• [The problem] Give the listing again word for word. Skip the pictures.
BEGIN Task material
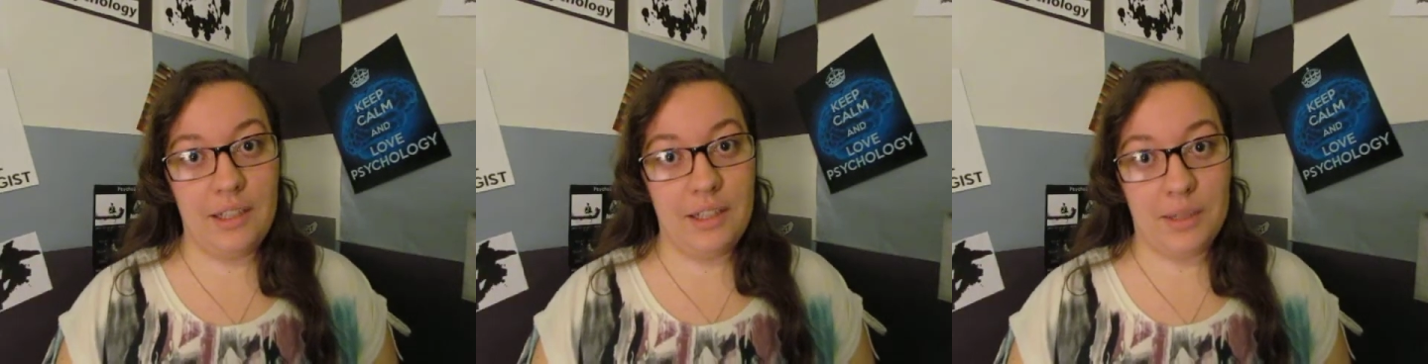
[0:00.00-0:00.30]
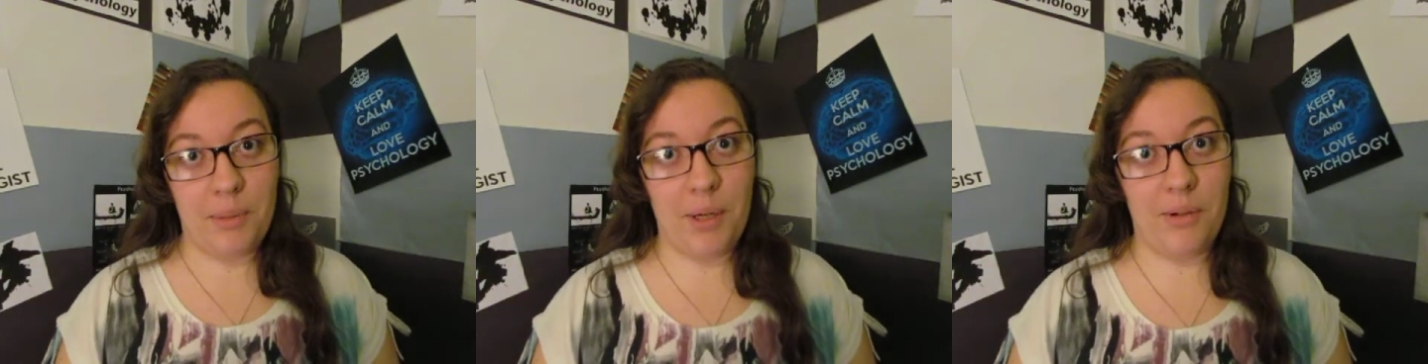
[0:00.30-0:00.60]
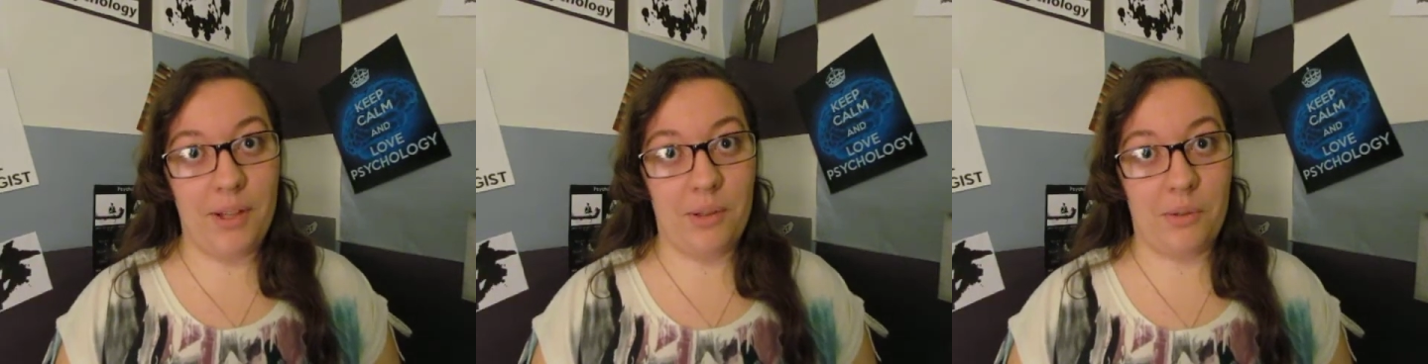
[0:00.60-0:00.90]
it's probably
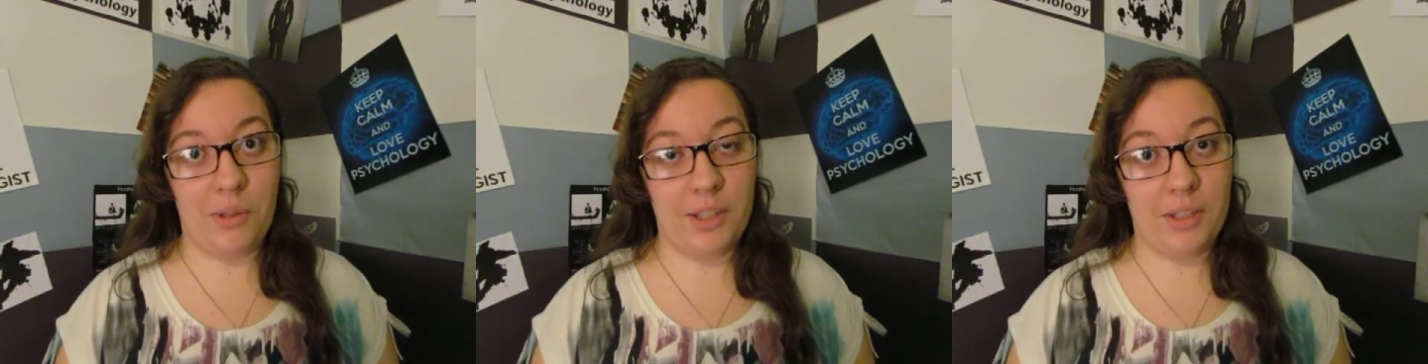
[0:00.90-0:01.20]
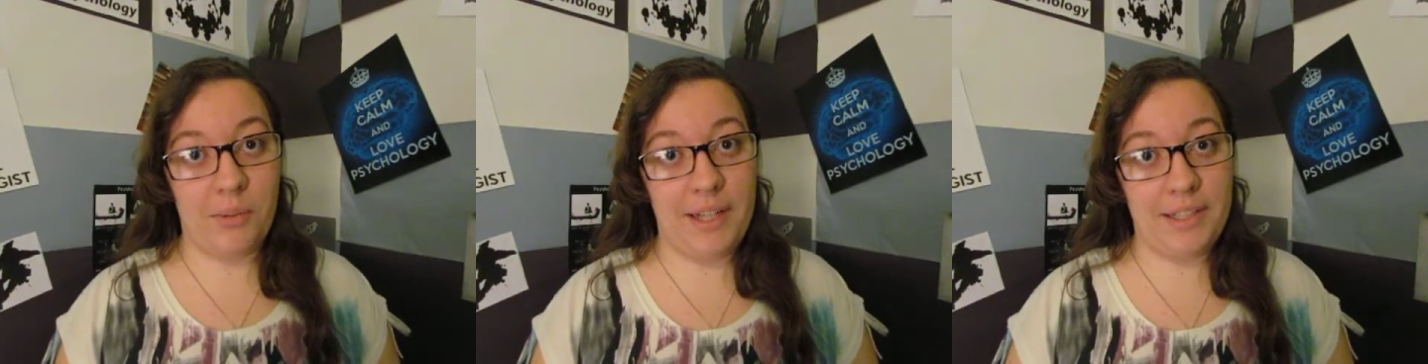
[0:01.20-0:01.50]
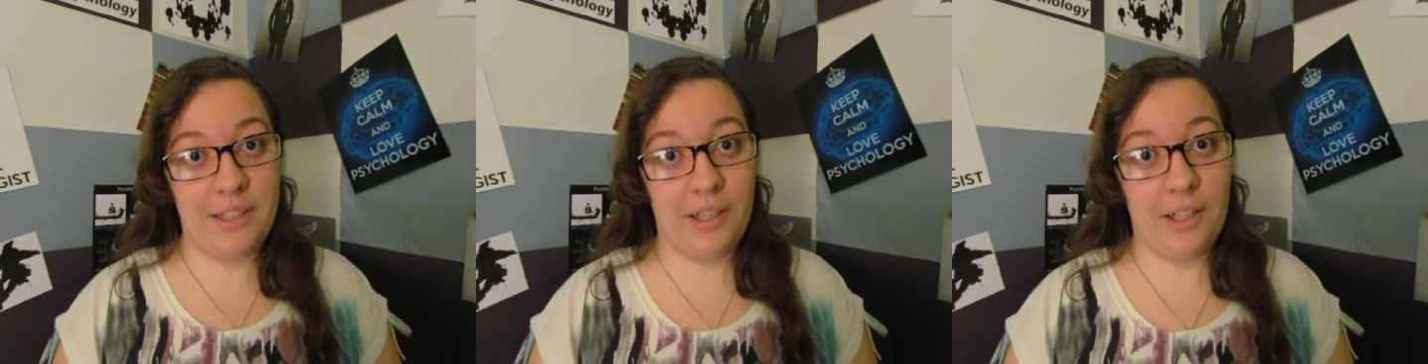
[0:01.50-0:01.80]
one of the worst
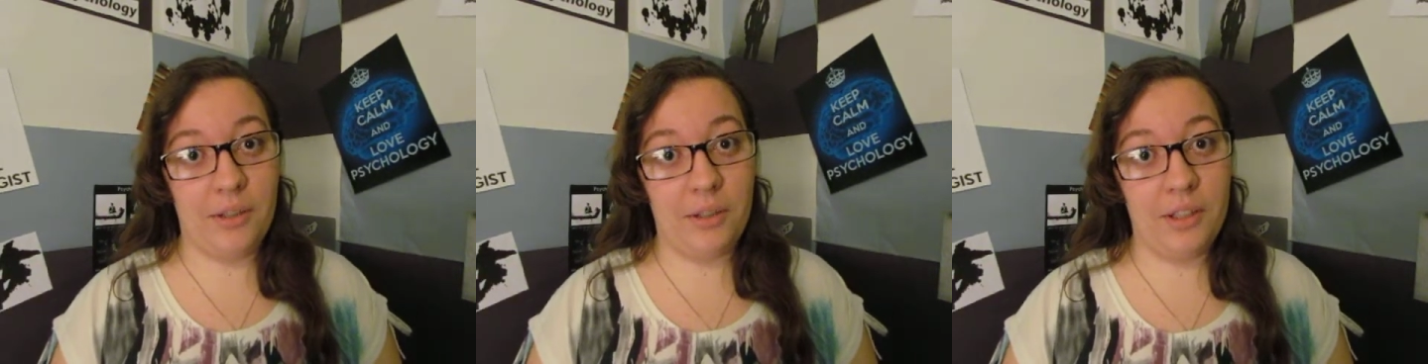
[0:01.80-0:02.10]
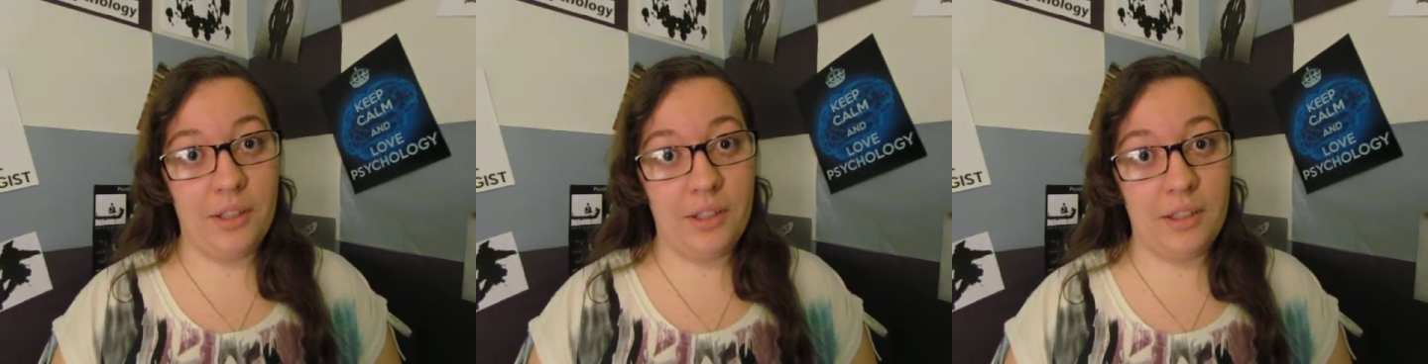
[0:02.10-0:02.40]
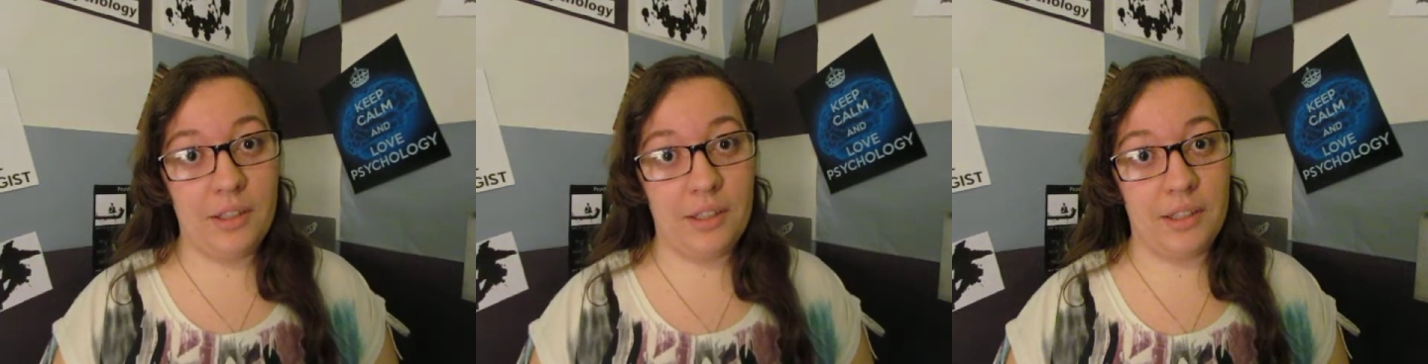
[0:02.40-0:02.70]
ways to go,
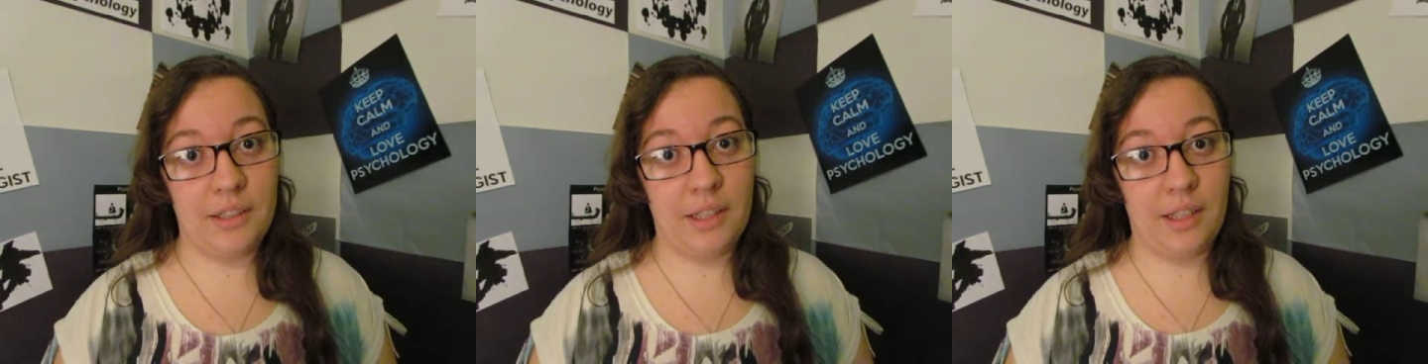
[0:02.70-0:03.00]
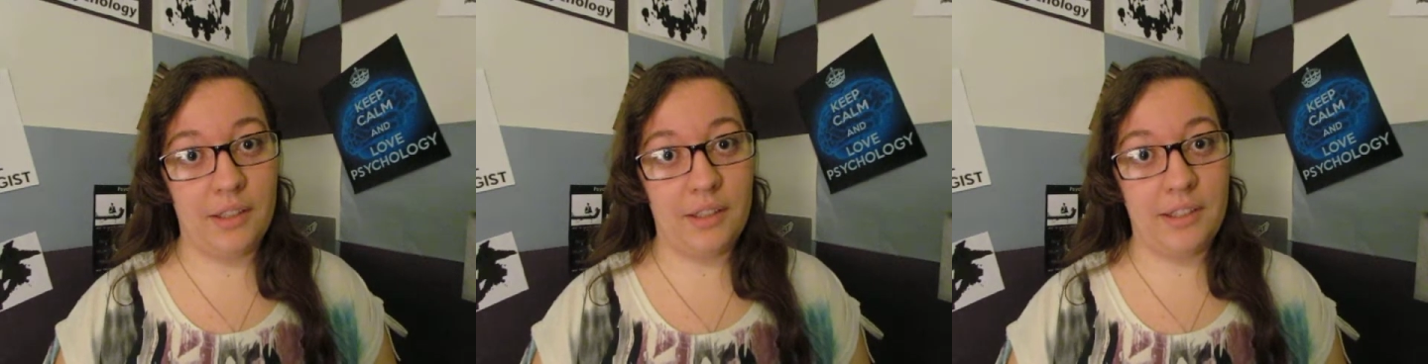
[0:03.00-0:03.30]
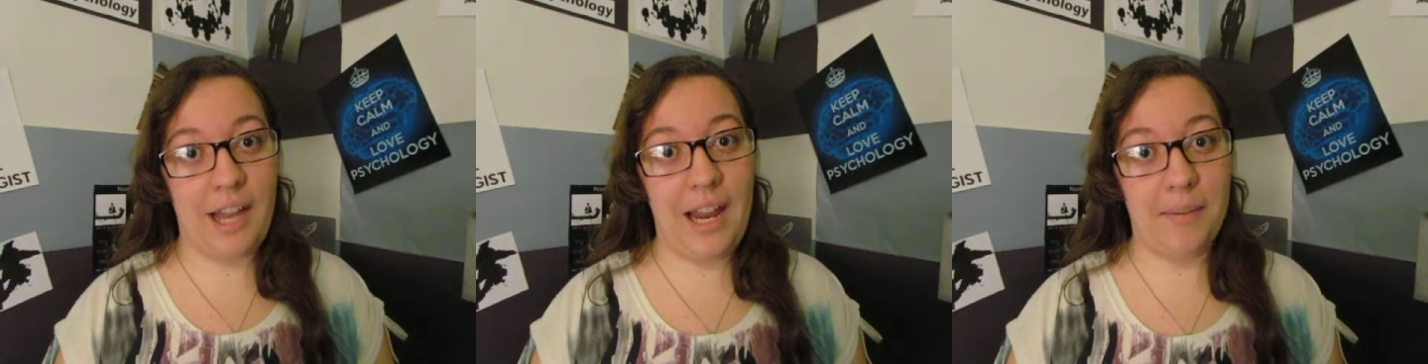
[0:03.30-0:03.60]
is
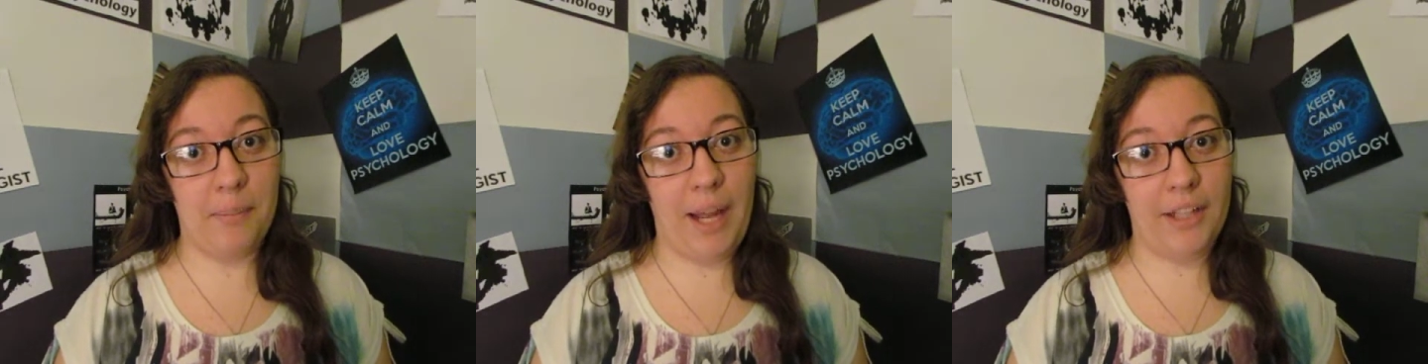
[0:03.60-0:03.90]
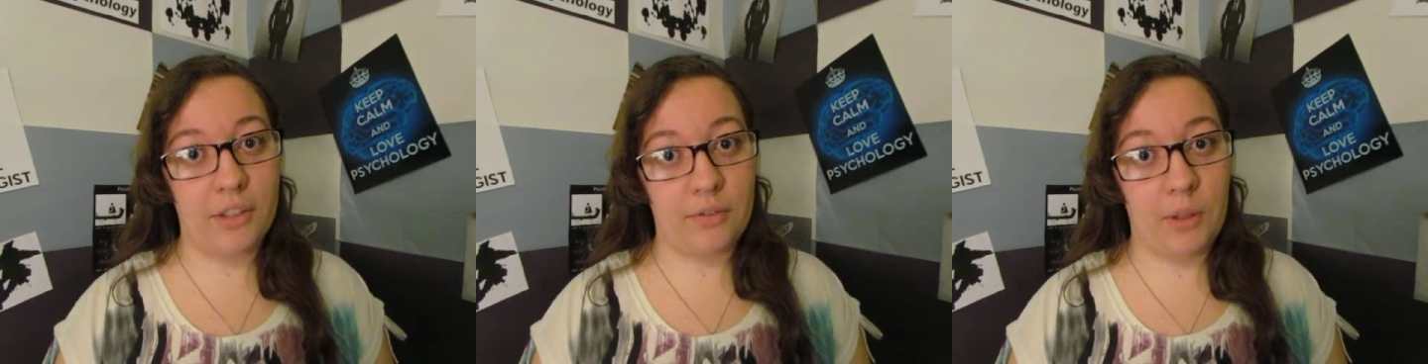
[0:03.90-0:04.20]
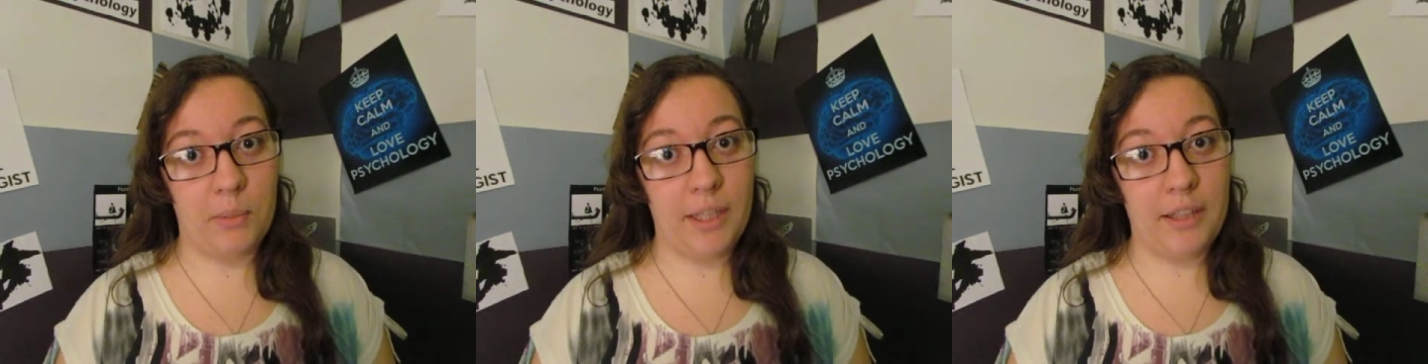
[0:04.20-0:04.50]
dying by your
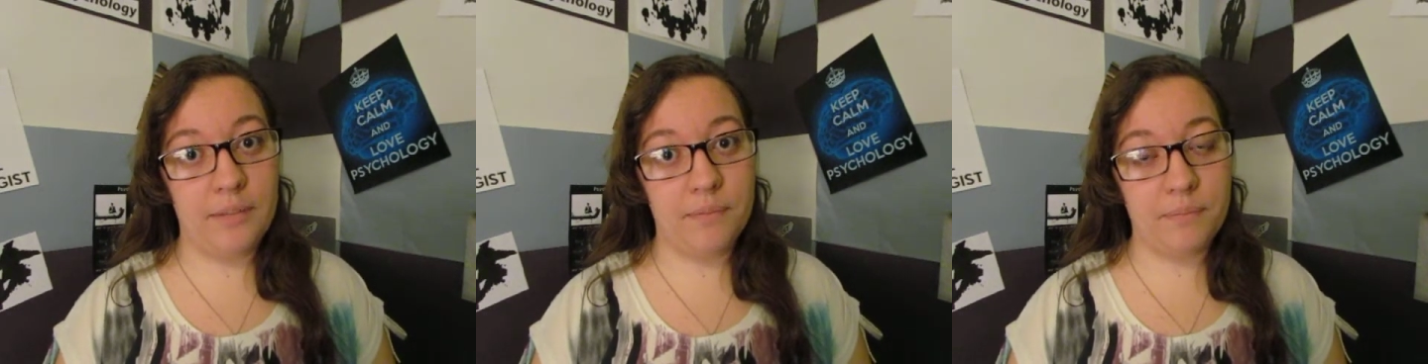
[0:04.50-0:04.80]
phobia.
END Task material
• [Answer box]
[0:00.00-0:00.30]
[0:00.30-0:00.60]
[0:00.60-0:00.90]
it's probably
[0:00.90-0:01.20]
[0:01.20-0:01.50]
[0:01.50-0:01.80]
one of the worst
[0:01.80-0:02.10]
[0:02.10-0:02.40]
[0:02.40-0:02.70]
ways to go,
[0:02.70-0:03.00]
[0:03.00-0:03.30]
[0:03.30-0:03.60]
is
[0:03.60-0:03.90]
[0:03.90-0:04.20]
[0:04.20-0:04.50]
dying by your
[0:04.50-0:04.80]
phobia.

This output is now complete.